### Instructions for the task
Word for word, return each entry that follows, with every image removed.

Dataset entries:
----

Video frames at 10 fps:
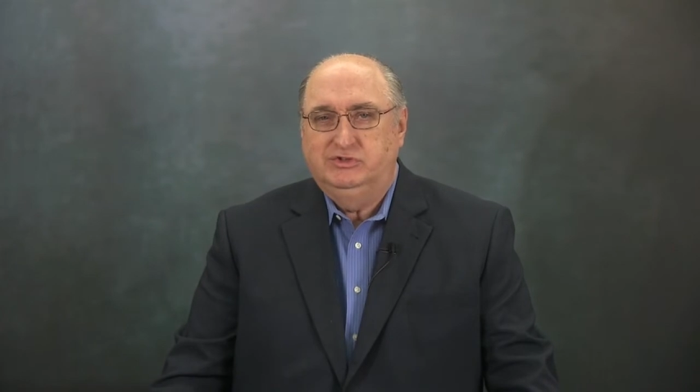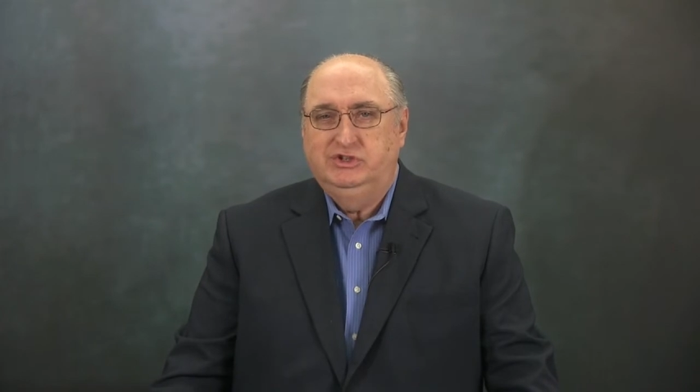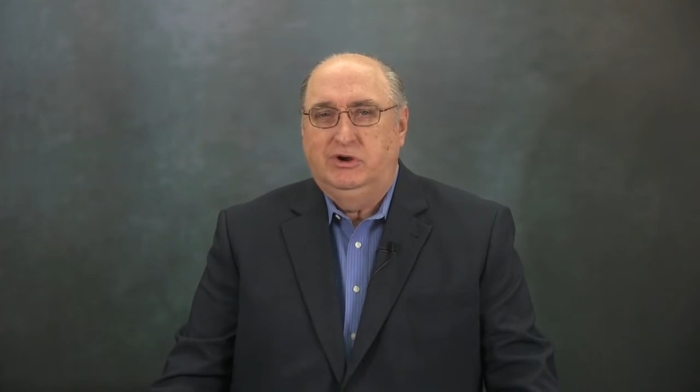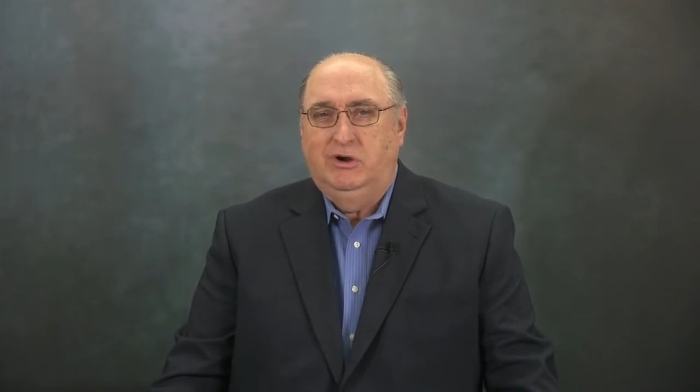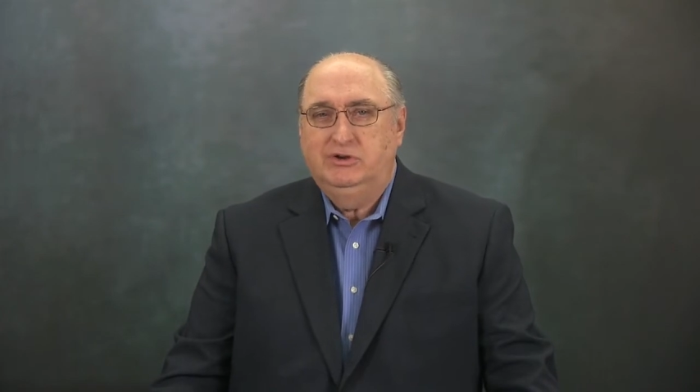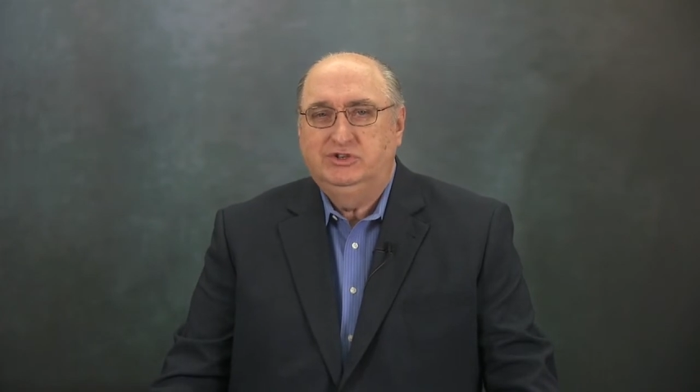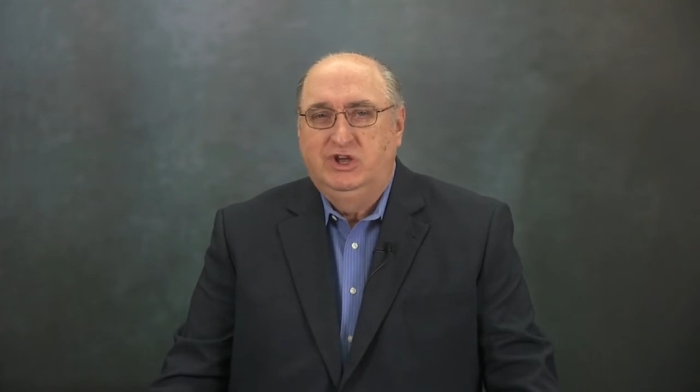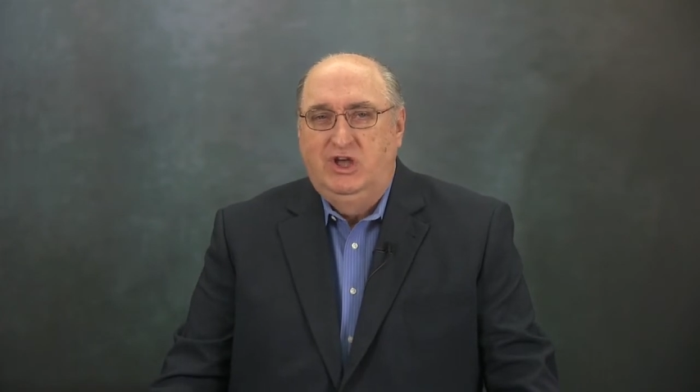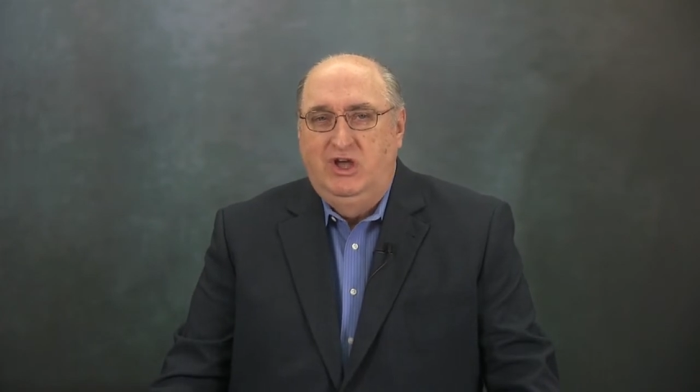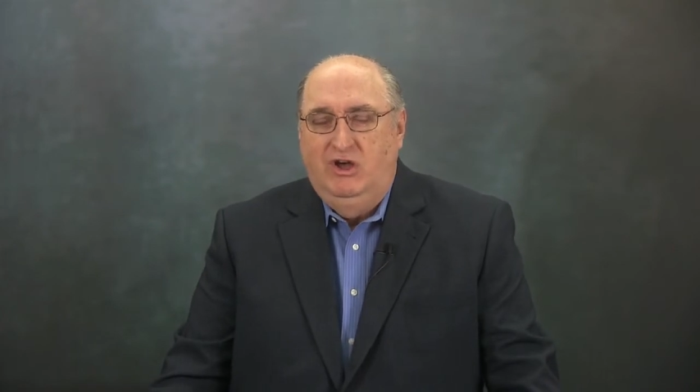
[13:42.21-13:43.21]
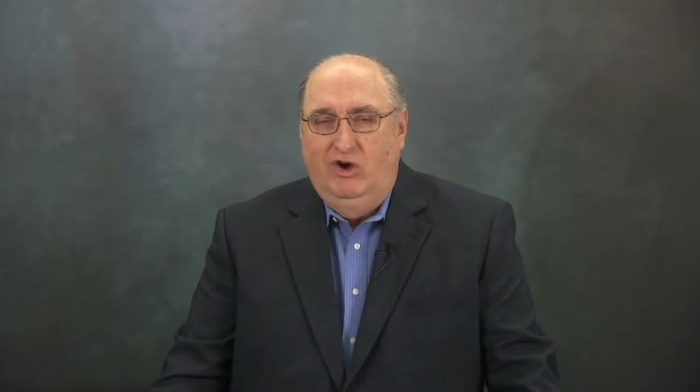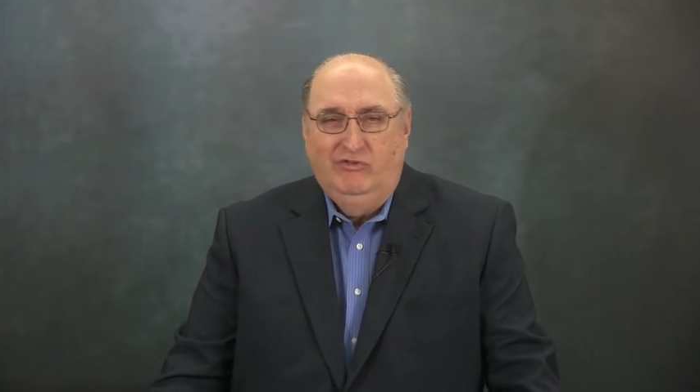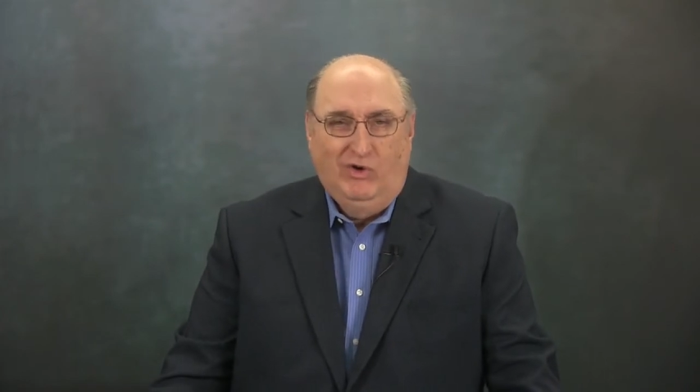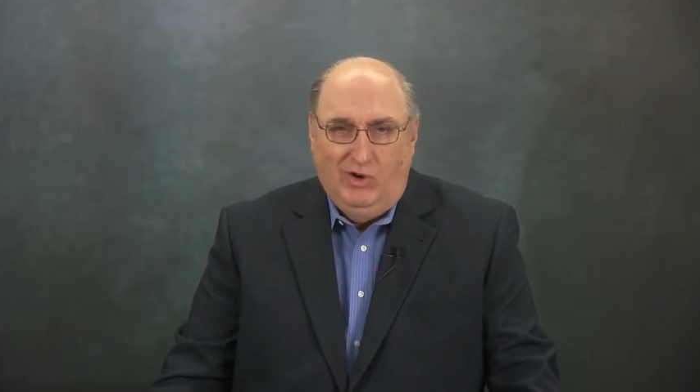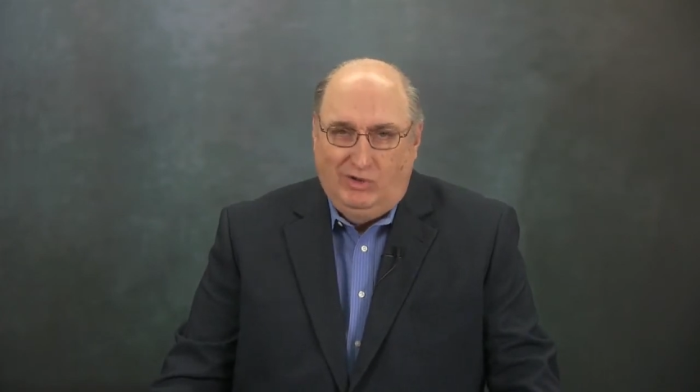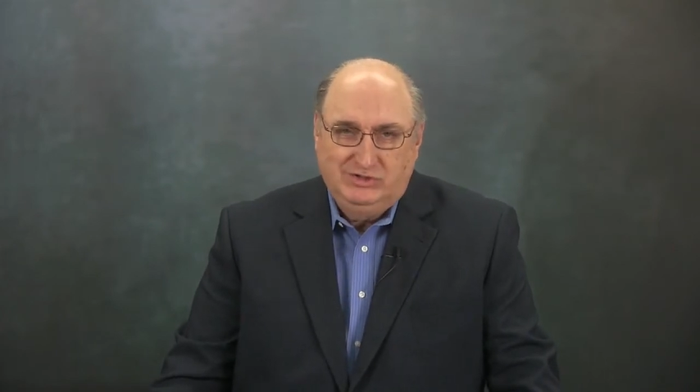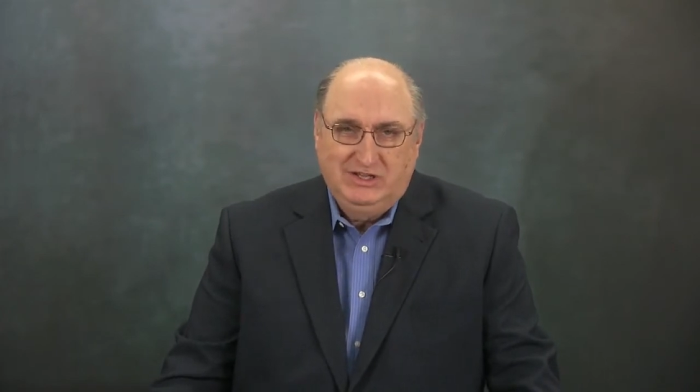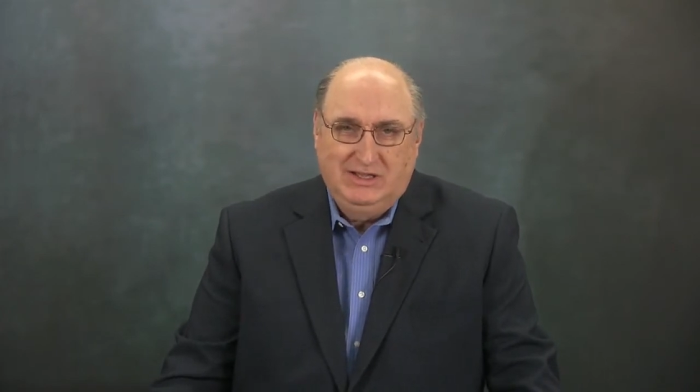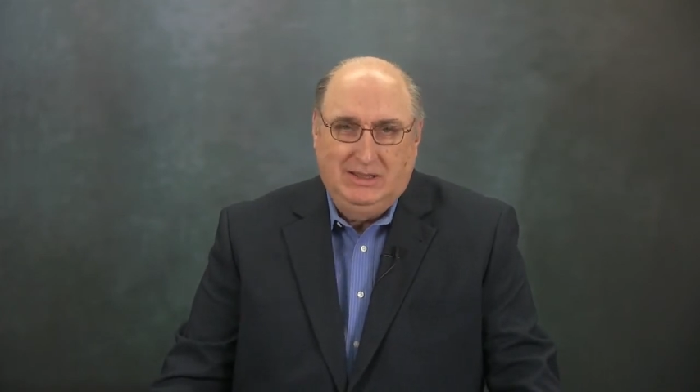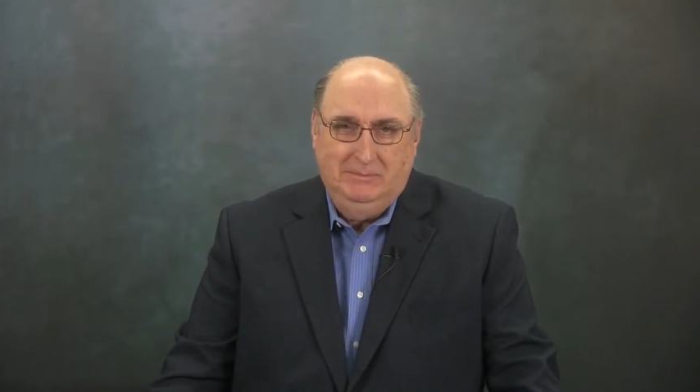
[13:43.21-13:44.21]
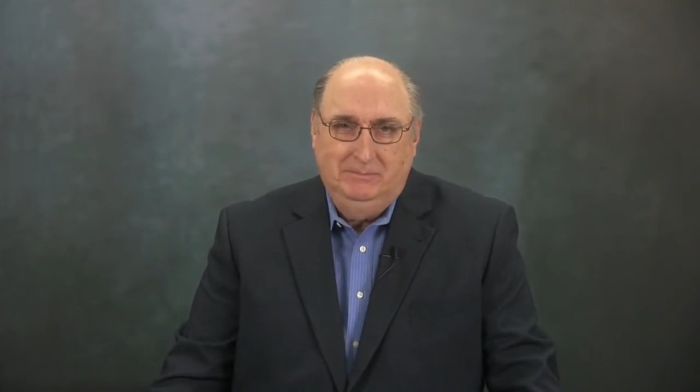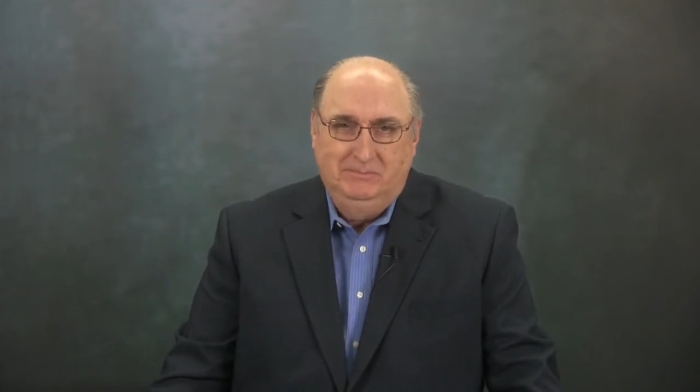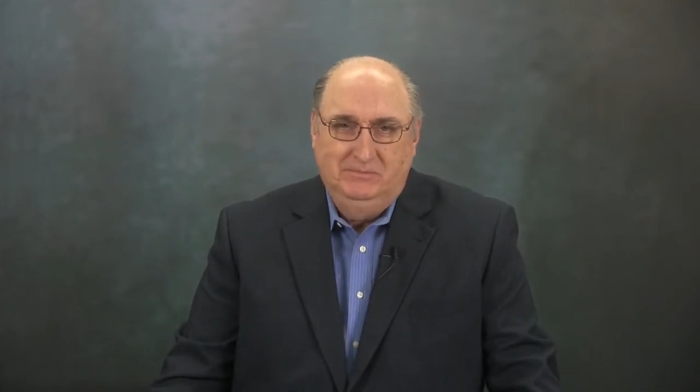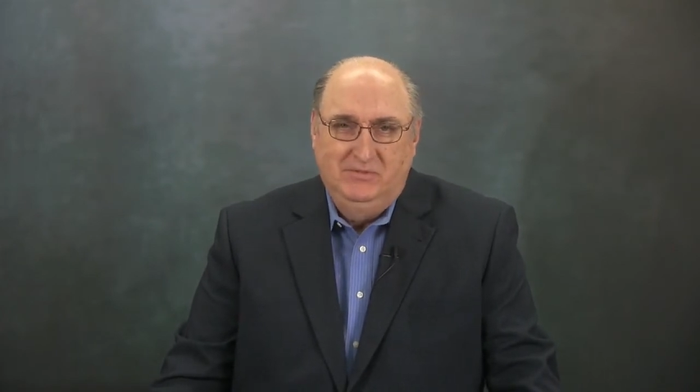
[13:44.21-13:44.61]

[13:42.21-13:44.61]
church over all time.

----

### Solution for this exercise
Video frames at 10 fps:
[13:42.21-13:43.21]
[13:43.21-13:44.21]
[13:44.21-13:44.61]

[13:42.21-13:44.61]
church over all time.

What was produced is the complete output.